The tol argument allows the user to tolerate a fraction of the cells in cluster A to express the receptors in case int.type="paracrine", that is to call paracrine interactions that are dominantly paracrine though not exclusively. Conversely, it allows the user to reject interactions involving receptors that would be expressed by a small fraction of cluster A cells in case int.type="autocrine". By construction the association of these two options covers all the possible interactions and increasing the tol argument allows the user to move interactions from “autocrine” to “paracrine”.

If the user does not set c.names, the clusters will be named from 1 to the maximum number of clusters (cluster 1, cluster 2, …). The user can exploit the c.names vector in the list returned by the cell_classifier() function for this purpose. The user can also provide her own cluster names.

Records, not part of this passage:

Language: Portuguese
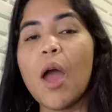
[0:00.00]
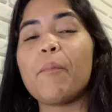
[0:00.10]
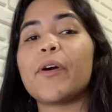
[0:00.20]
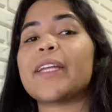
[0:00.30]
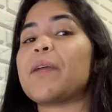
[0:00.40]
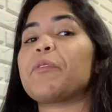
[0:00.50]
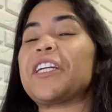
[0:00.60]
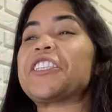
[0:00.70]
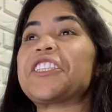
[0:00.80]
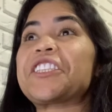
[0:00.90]
Porque tem
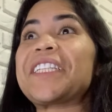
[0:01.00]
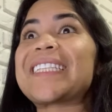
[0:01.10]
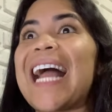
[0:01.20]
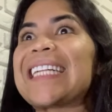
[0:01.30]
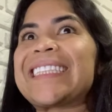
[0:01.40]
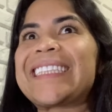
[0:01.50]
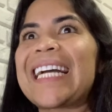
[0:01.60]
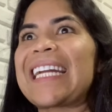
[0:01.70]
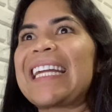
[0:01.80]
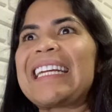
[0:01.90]
muita gente que está
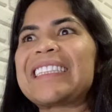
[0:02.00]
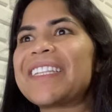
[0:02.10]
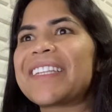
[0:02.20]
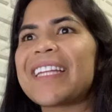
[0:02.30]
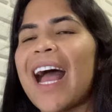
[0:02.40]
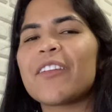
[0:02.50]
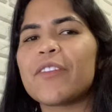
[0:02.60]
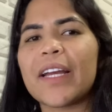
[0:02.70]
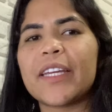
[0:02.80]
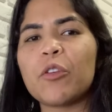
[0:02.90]
desacreditado
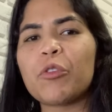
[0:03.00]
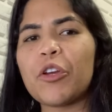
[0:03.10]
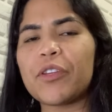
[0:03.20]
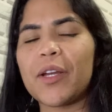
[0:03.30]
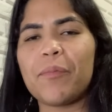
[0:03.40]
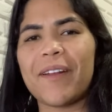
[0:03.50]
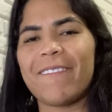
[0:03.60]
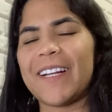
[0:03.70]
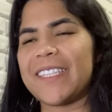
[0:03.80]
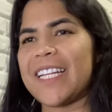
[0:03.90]
daquilo que eu tenho para
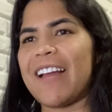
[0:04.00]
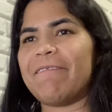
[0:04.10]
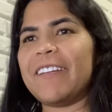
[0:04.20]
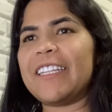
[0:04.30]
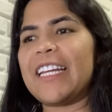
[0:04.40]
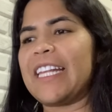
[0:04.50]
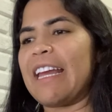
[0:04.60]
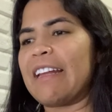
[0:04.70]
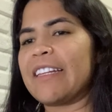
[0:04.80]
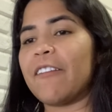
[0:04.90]
fazer na vida
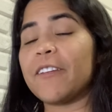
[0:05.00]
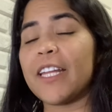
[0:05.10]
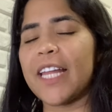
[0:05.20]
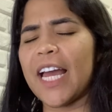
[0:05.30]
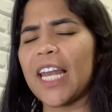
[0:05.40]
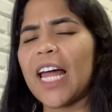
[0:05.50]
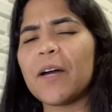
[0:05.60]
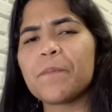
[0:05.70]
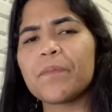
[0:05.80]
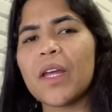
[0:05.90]
dele, da vida dela.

s.score is the threshold on the LRscore. The value must lie in the [0;1] interval, default is 0.4 to ensure confident ligand-receptor pair identifications (see our publication). Lower values increase the number of putative interactions while increasing the false positives. Higher values do the opposite.

logFC is a threshold applied to the log fold-change (logFC) computed for each gene during the differential gene expression analysis. Its default value is log2(1.5) It further selects the differentially expressed genes (>logFC) after the p-value threshold imposed in the function cluster_analysis() below.

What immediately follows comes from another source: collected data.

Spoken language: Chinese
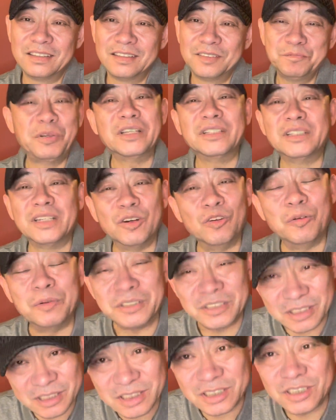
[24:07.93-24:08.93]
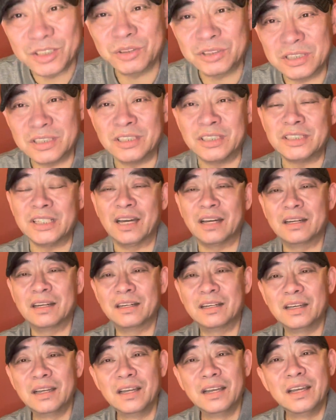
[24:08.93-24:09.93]
并且我们实事求是的讲，
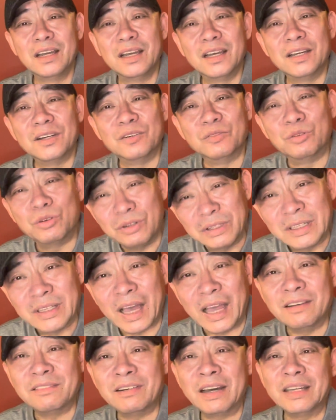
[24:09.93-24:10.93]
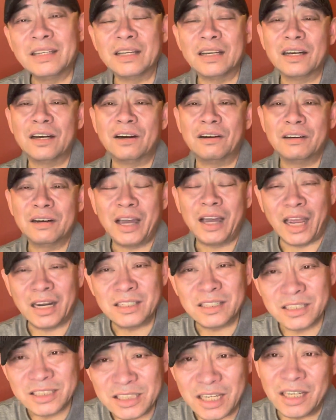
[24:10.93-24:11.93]
无论台湾也好，还
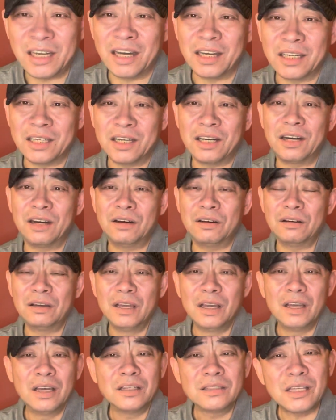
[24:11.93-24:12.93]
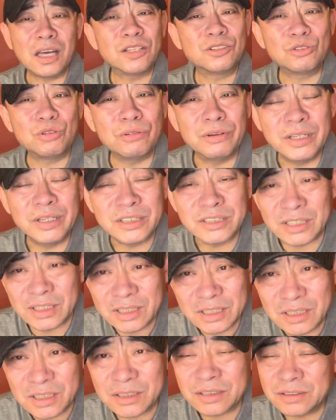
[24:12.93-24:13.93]
是香港也好，它作为整
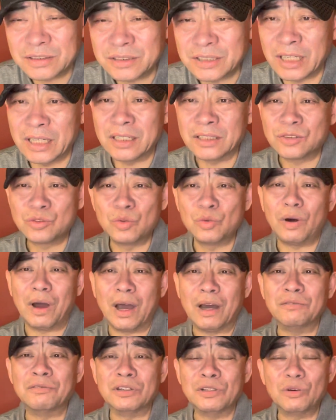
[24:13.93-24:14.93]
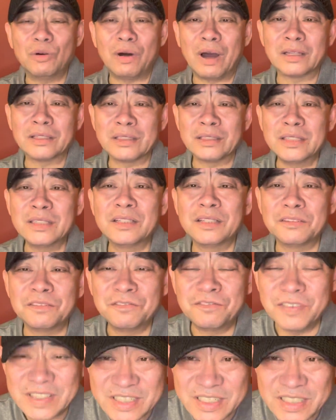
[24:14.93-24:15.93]
个这个中华文化的一个
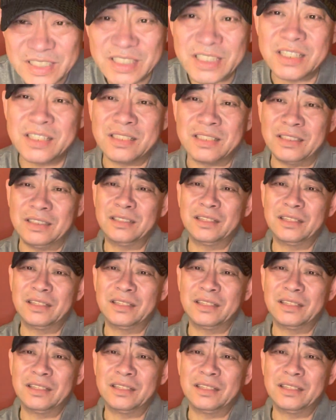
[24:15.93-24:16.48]
分支。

species must be equal to “homo sapiens” or “mus musculus”, default is “homo sapiens”. In the case of mouse data, the function converts mouse genes in human orthologs (according to Ensembl) such that LR_db_ can be exploited, and finally output genes are converted back to mouse.

If write is TRUE, then the function writes a text file that reports the interactions in the cell-signaling folder. This file is a 4-column table: ligands, receptors, interaction types (“paracrine”, “autocrine”, “autocrine/paracrine” and “specific”), and the associated LRscore.

Remarks: this function can be used with any data table associated with corresponding genes and cluster vectors, meaning that advanced users can perform their own data normalization and cell clustering upfront. In case, the function cluster_analysis() was not executed, this function would work but “specific” interactions would not be annotated as such.

Value

The function returns “autocrine” or “paracrine” interaction lists.

Key function 2:visualize()

Description

Creates chord diagrams from the interactions tables.

Usage

visualize(inter,
          show.in = NULL,
          write.in = NULL,
          write.out = FALSE,
          method = "default",
          limit = 30)

Arguments

inter a list of data frames result of the cell_signaling() function

show.in a vector of which elements of inter must be shown

write.in a vector of which elements of inter must be written

write.out a logical

method a string (usually relative to the experiment)

limit a value between 1 and number of interactions

Details

show.in gives the elements of inter to be displayed in the plot window.

write.in gives the elements of inter to be written as pdf files in the images folder.

If write.out is TRUE, then the function writes a pdf file with a summary of the all the interactions of inter as a chord diagram.

limit is the maximum number of interactions displayed on one chord diagram. Raising this limit over 30 may decrease the visibility.

Value

The function returns images in the plot window of Rstudio and images in the pdf format in the images folder.